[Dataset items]
*-*-*

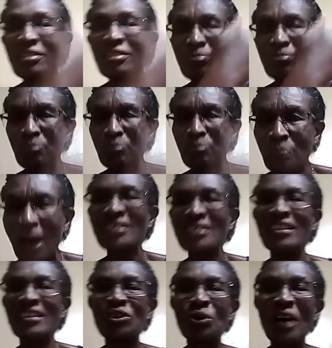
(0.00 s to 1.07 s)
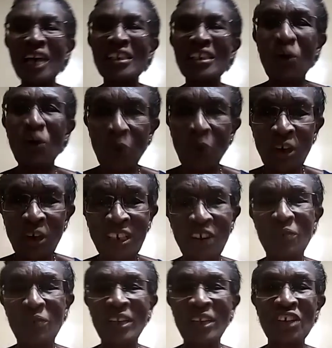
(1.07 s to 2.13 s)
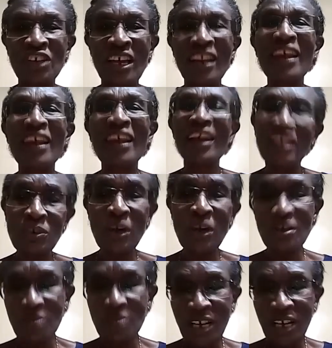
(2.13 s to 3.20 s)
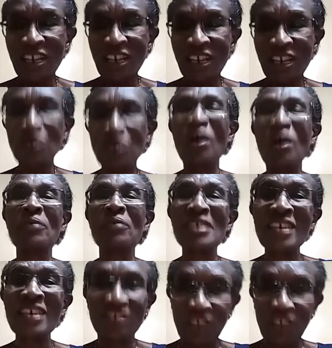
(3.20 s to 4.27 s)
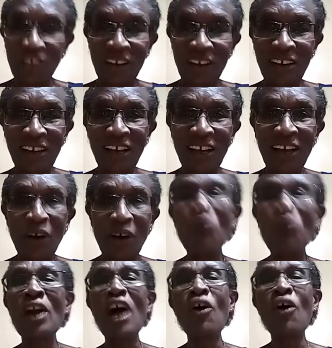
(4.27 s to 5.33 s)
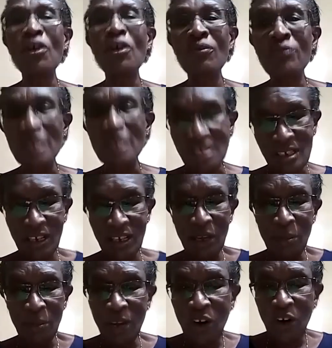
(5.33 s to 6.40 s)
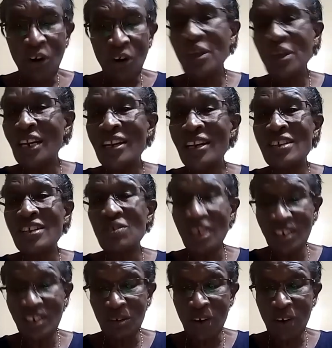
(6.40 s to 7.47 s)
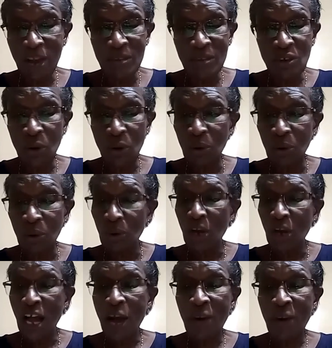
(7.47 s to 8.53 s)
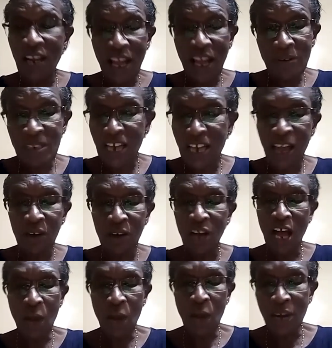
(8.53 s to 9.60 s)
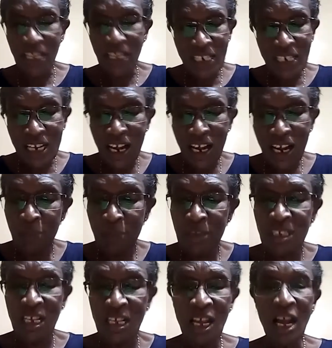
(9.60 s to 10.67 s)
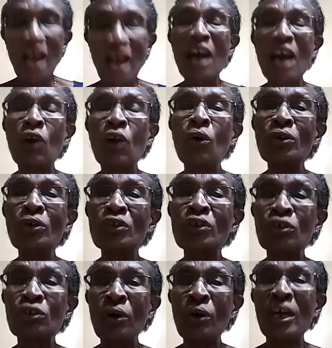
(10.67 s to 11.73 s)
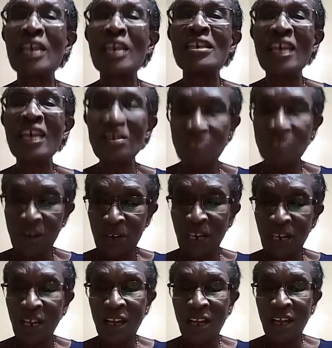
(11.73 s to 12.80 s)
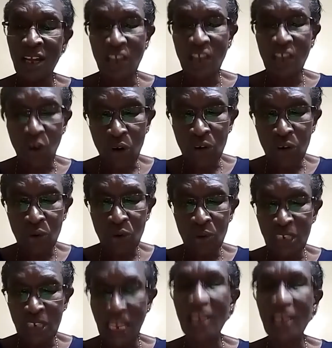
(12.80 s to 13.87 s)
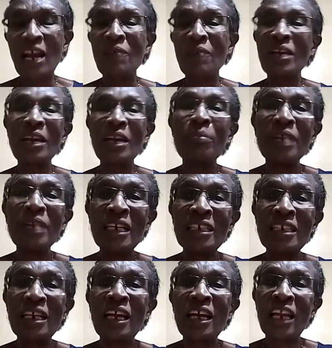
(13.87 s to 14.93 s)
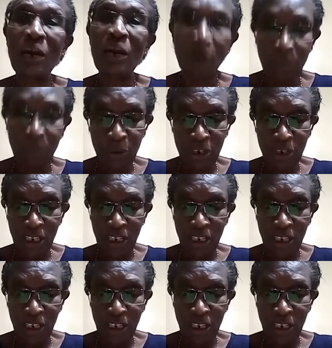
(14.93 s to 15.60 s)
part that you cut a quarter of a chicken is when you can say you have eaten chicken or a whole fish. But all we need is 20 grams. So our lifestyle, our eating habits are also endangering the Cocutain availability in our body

*-*-*

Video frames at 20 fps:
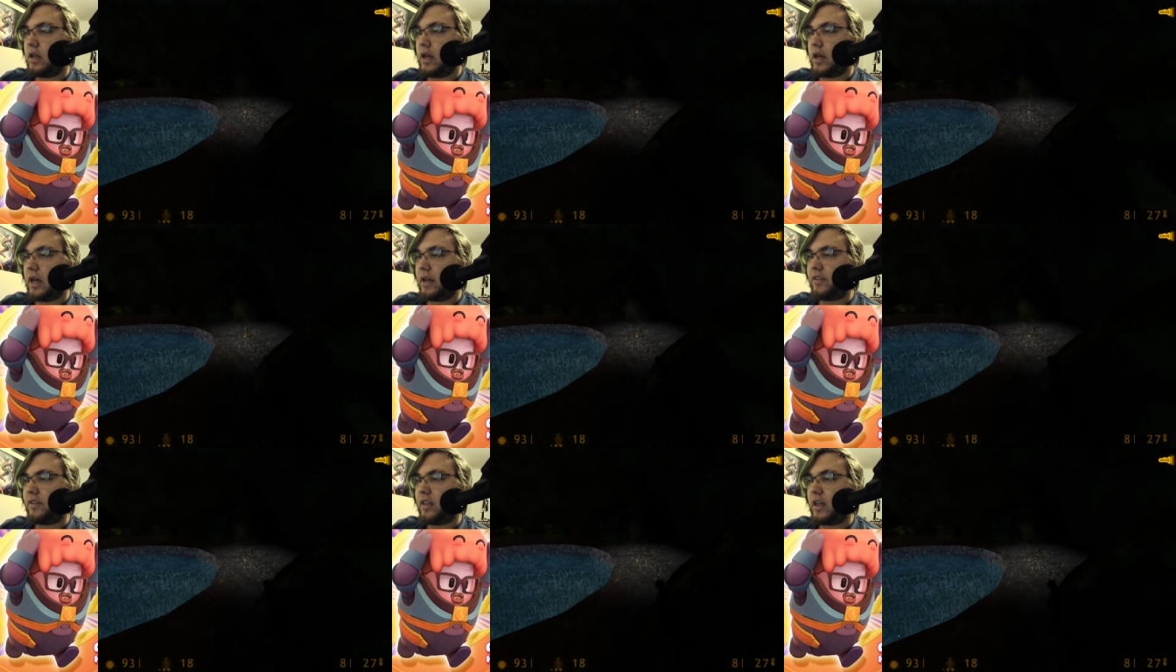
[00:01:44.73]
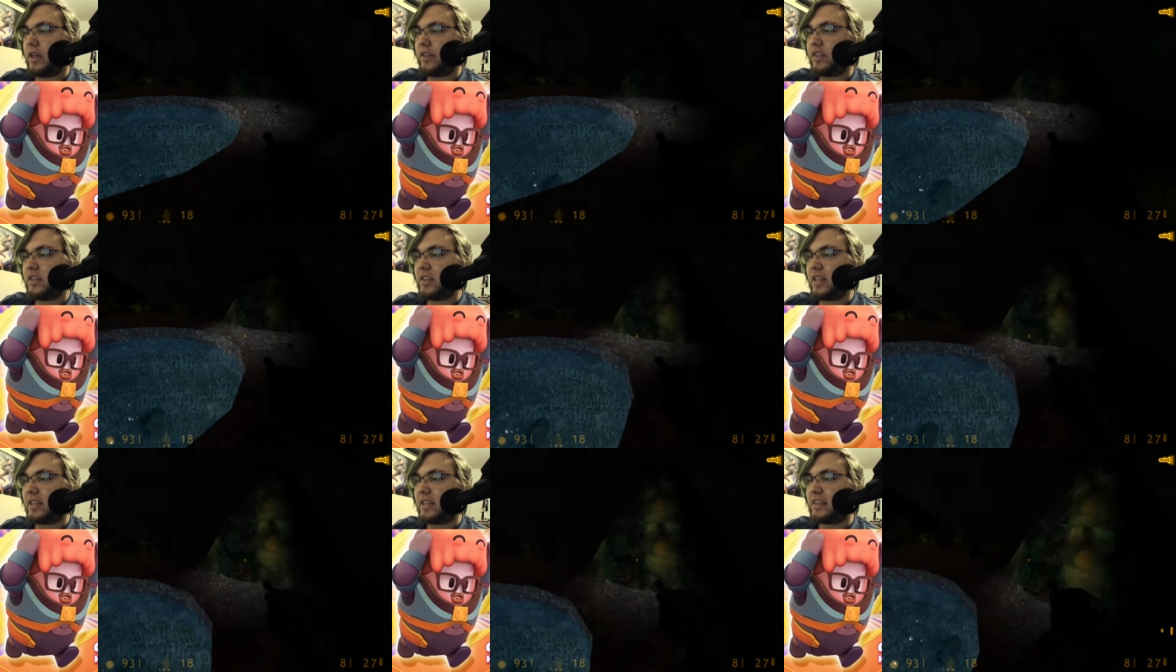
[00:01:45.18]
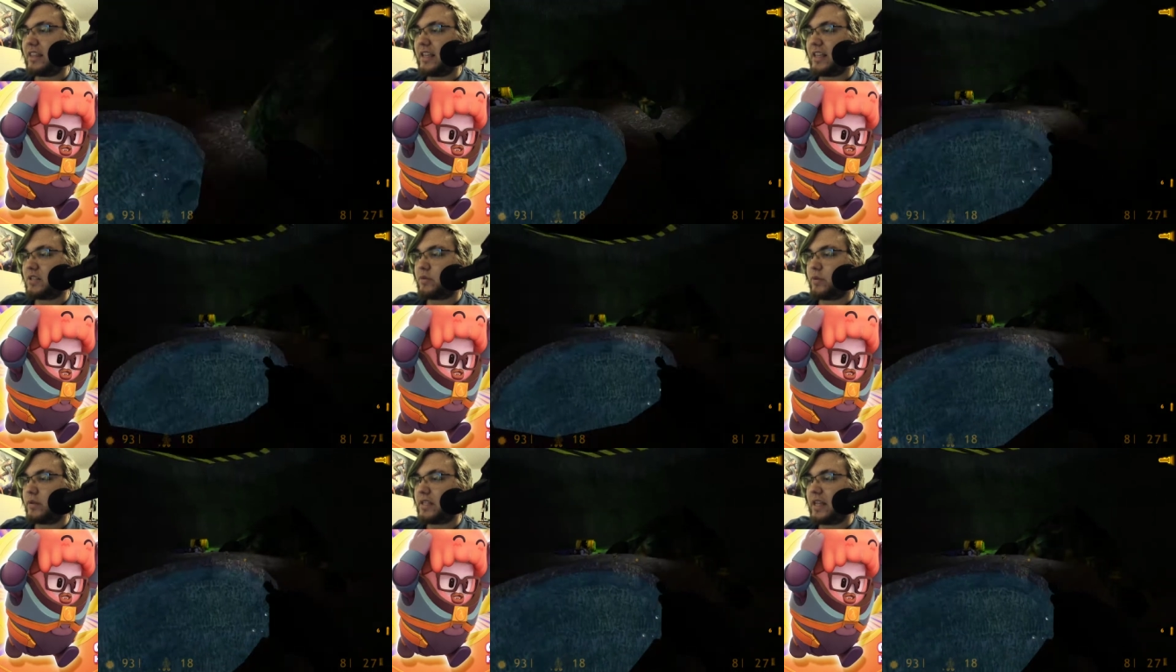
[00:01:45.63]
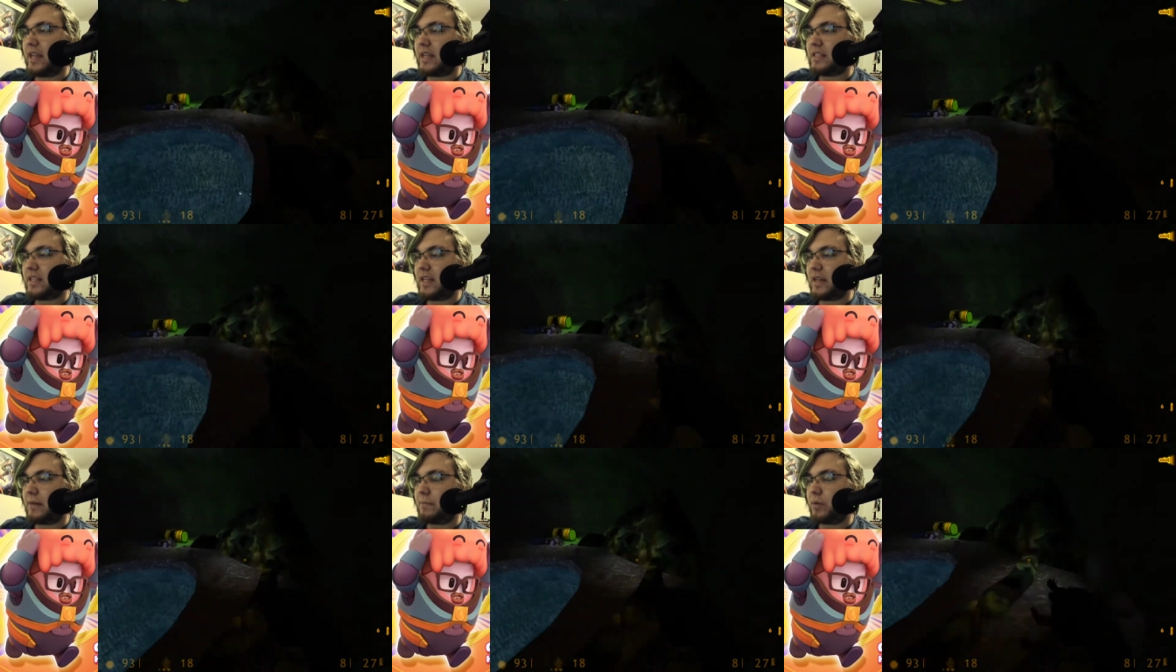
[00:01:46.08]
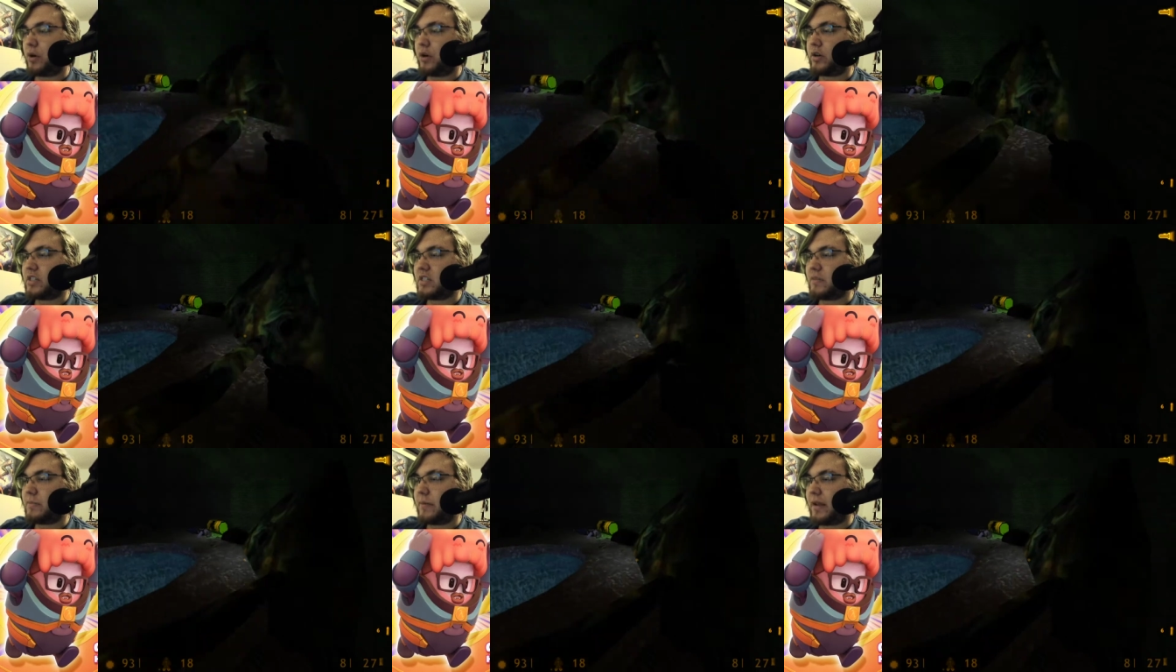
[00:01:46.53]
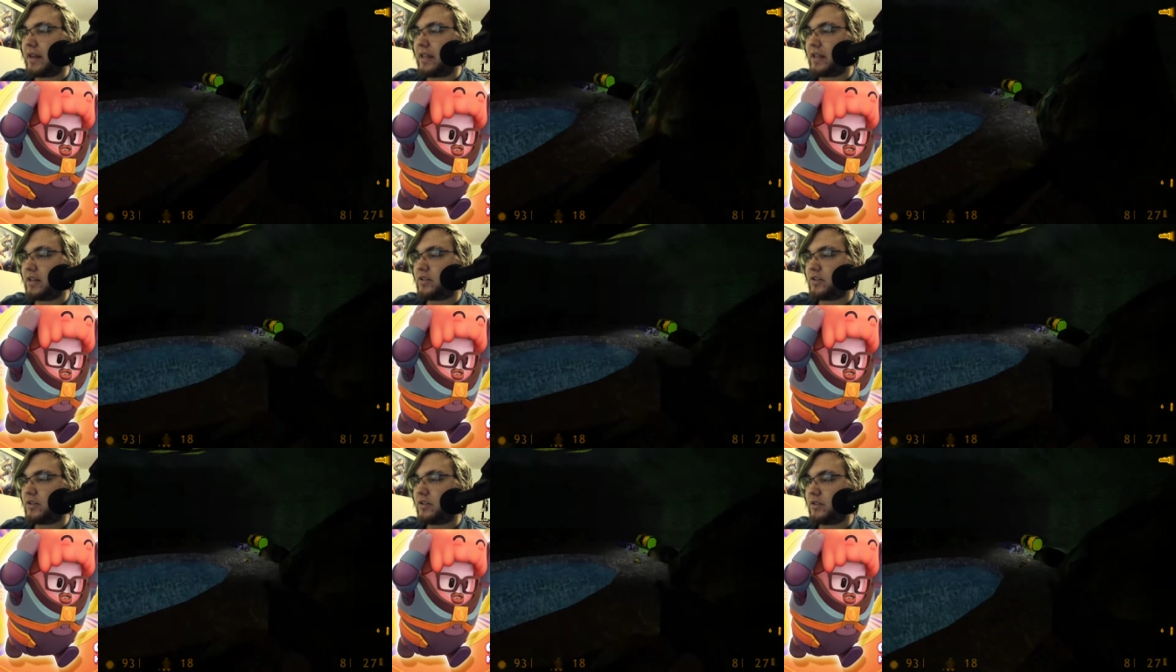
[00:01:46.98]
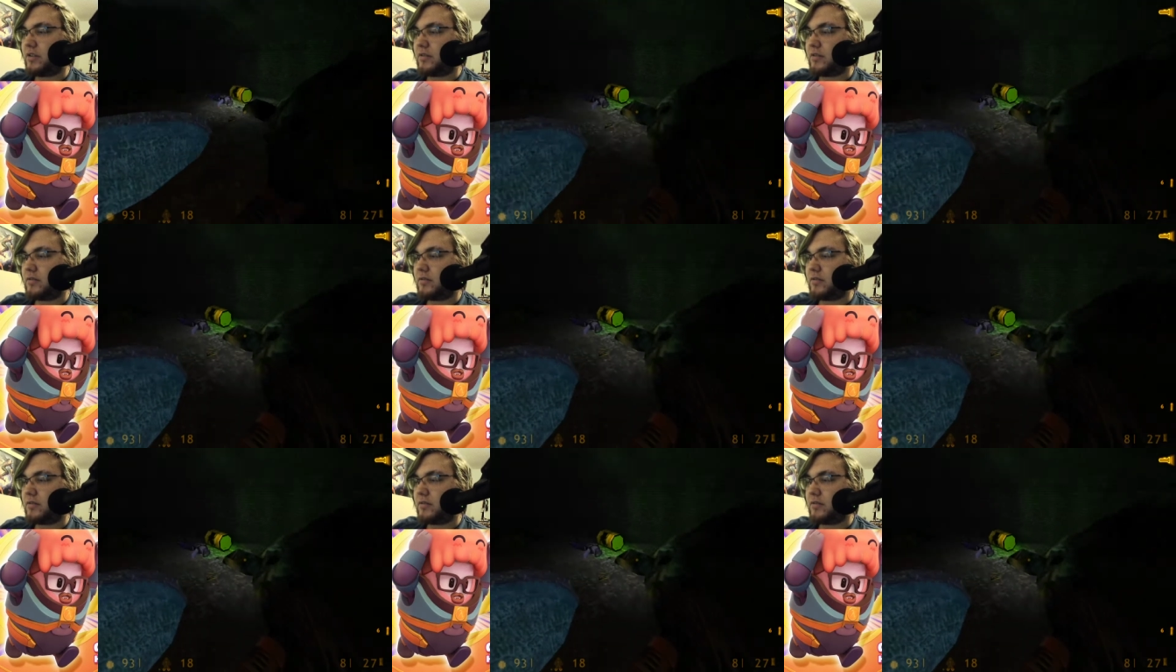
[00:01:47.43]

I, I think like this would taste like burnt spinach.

*-*-*

▸ **Task description**
Each line from the one that contains "(0.00 s to 1.07 s)" down to the one that contains "(12.80 s to 13.87 s)" is to be returned exactly as it stands above, both ends included, with pictures removed.

▸ **Exercise answer**
(0.00 s to 1.07 s)
(1.07 s to 2.13 s)
(2.13 s to 3.20 s)
(3.20 s to 4.27 s)
(4.27 s to 5.33 s)
(5.33 s to 6.40 s)
(6.40 s to 7.47 s)
(7.47 s to 8.53 s)
(8.53 s to 9.60 s)
(9.60 s to 10.67 s)
(10.67 s to 11.73 s)
(11.73 s to 12.80 s)
(12.80 s to 13.87 s)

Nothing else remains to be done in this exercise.